Organization of scripts and data
< Previous section Next section >
This section provides a suggestion for a general organization of datasets and scripts. Of course, there is no obligation to adhere to the exact same workflow. Experts might want to adapt the workflow to their needs. However, this is a setup that works well for many, even large scale, projects and we hence recommend to follow a similar structure!
This section contains only a brief, abstract description. In the next section(s), we will give a short, concise example for how to apply this structure to an actual use case with LIS Pro 3D!
Recommended Directory Structure
Generally, we often use the following folder structure for a project:
project # top-level folder
├── data
├── scripts
└── processing
├── grids
│ └── ...
├── shapes
│ └── ...
└── point_clouds
└── ...
You don’t need to manually create these directories yet, we will do so in the next section!
project folder
This is the top-level folder where all our scripts and data go. It offers a separated space on your computer which is not cluttered with any other files!
data folder
This folder contains your input data, for example LAS files. We store this separately from the datasets that we create during processing.
Of course, the data folder does not have to be located within the project folder. Large input datasets are often stored in a special location; you only need read access to this location.
scripts folder
This folder contains all scripts (configuration, data preparation and processing).
processing folder
This is the folder where we typically write intermediate- or final output data. These may be grids, vector datasets or point clouds but could also be structured by the processing steps (prepared_pointcloud, classified_pointcloud, final_pointcloud, etc.).
Organization of Processing Scripts
For the automated point cloud processing with LIS Pro 3D, we recommend to organize your Python scripts as follows.

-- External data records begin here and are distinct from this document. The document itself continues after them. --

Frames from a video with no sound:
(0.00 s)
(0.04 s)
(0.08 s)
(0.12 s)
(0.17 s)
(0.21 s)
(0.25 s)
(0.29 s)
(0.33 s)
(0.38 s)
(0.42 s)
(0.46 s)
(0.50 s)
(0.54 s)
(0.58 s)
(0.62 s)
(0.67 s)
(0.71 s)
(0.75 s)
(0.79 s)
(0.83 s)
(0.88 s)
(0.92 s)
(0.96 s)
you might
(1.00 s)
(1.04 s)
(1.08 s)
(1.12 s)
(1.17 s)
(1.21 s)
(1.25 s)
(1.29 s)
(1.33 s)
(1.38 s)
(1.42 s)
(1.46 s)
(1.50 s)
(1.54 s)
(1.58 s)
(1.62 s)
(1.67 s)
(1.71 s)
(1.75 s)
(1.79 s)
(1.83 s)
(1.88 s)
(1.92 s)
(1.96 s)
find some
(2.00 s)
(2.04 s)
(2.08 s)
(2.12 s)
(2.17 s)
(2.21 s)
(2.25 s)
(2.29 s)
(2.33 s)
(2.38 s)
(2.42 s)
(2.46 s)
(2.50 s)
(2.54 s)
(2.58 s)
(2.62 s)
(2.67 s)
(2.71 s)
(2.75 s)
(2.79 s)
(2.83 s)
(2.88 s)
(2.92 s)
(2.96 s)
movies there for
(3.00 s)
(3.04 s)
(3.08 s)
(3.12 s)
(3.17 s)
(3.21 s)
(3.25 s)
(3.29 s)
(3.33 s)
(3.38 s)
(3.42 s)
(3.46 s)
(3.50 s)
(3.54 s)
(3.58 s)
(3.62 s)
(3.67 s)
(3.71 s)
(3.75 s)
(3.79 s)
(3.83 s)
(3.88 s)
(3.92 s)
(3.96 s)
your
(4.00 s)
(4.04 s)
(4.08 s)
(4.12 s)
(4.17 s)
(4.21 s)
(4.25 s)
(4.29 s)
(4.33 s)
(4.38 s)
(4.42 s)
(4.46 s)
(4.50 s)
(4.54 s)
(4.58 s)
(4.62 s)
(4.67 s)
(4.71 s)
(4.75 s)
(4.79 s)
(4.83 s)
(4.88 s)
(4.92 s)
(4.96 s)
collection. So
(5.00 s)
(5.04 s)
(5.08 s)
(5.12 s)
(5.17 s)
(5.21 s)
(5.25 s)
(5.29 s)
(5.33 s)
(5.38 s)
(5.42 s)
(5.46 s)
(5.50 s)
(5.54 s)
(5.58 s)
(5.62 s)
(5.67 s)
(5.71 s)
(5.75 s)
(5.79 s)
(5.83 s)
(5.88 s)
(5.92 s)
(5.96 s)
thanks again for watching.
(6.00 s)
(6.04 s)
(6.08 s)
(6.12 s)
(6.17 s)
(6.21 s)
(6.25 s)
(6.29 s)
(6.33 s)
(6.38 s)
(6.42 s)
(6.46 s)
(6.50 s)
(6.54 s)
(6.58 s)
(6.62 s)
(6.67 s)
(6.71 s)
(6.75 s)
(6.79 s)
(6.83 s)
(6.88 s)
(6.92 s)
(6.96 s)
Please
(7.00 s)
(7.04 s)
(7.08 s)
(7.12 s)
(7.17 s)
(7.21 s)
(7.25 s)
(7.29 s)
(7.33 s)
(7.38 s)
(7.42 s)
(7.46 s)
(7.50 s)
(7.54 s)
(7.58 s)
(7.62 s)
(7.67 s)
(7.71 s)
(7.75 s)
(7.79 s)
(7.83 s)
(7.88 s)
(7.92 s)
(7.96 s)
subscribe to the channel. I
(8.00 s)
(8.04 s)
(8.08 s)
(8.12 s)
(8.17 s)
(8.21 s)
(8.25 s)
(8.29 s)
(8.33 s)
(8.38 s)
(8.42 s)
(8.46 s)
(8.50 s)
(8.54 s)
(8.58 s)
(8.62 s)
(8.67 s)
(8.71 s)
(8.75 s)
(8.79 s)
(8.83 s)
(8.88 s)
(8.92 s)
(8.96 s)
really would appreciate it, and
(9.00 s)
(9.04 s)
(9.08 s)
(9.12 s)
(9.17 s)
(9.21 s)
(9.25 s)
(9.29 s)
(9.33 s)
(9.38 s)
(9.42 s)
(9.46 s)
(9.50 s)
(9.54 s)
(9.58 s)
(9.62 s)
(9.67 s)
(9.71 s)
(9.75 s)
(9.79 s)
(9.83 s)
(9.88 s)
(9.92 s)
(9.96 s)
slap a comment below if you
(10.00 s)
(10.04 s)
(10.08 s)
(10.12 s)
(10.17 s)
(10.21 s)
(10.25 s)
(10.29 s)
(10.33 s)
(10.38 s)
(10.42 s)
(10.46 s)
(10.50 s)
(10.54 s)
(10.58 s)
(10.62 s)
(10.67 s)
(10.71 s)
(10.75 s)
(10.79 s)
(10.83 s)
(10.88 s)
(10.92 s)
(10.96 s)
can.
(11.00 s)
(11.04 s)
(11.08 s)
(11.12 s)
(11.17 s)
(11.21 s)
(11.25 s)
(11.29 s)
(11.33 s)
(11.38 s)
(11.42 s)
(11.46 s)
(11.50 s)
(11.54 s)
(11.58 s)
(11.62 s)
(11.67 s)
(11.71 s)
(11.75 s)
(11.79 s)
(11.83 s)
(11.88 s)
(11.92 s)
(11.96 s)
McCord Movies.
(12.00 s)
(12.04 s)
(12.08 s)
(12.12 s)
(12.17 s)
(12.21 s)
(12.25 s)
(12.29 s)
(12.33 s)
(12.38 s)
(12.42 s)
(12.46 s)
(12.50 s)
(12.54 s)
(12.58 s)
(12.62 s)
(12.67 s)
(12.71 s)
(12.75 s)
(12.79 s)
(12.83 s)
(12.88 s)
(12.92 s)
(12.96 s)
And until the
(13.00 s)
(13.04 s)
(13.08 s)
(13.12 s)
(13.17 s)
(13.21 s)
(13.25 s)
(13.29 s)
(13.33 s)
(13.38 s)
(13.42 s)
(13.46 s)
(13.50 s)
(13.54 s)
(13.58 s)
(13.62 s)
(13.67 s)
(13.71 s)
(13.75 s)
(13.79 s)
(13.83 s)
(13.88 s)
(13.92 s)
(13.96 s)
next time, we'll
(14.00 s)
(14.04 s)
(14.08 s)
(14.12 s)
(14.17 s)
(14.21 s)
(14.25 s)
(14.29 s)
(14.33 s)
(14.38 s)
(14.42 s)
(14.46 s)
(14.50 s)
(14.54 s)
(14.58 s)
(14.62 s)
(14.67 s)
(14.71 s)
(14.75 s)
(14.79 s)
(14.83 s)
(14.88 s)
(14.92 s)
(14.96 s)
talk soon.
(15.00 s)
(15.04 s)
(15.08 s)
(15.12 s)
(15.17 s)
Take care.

However, if you have a long workflow, it is recommended to split the actual data processing into smaller subsections (01_data_classification.py, 02_tree_detection.py, 03_vectorization.py, etc.):
scripts
├── project_config.py
├── data_preparation.py
├── data_processing.py
├── data_delivery.py
└── run_script.py
project_config.py
This script contains the basic project configuration, such as:
- (most importantly):
sys.path.insert(0, os.environ['SAGA_PATH'])makes the PySAGA accessible from your environment - without this line, you won’t be able to access LIS Pro 3Ds tools! - Paths to datasets (e.g., the path to the input data folder)
- Tool parameters (e.g., overlap of processing units, output resolution, …)
data_preparation.py
Most datasets need to be prepared and organized before processing. This is especially important for projects with many individual scan positions or overlapping flight strips that have not yet been connected.
We recommend performing these preparatory steps in a separate script. This script should usually handle the following tasks:
- Create a LAS/LAZ index for all LAS/LAZ files
- Create a point cloud catalog (allowing seamless access)
- Create a vector layer with the bounding boxes of the point cloud catalog
- Create a tiling scheme for the processing units
data_processing.py
This script defines the actual processing steps:
- It imports paths to datasets for both input and output files from the
project_config.pyfile - It imports tool parameters from the
project_config.pyfile - It defines a central processing function (including all steps of the workflow), which operates on individual units (i.e., subsets) of your point cloud data
- It takes care of parallelization
data_delivery.py
This script will finalize your generated data products: It divides the final dataset into tiles with a specified size for delivery to the customer.
run_script.py
This script will be a thin wrapper around our preparation, processing and delivery scripts that mainly redirects logs (both successfull tool executions and errors) to text files. We will take care of it in the last section that covers logging with LIS Pro 3D. Especially in parallel processing, special functions are needed to handle outputs from different processes. The run script writes separate log files for standard out (normal process execution) and error out (errors). It can also be used to execute several scripts one after the other in one pass. For now, it is sufficient to note that for parallelized processing pipelines we will not use the regular print(...) statements but some PySAGA own custom methods for logging.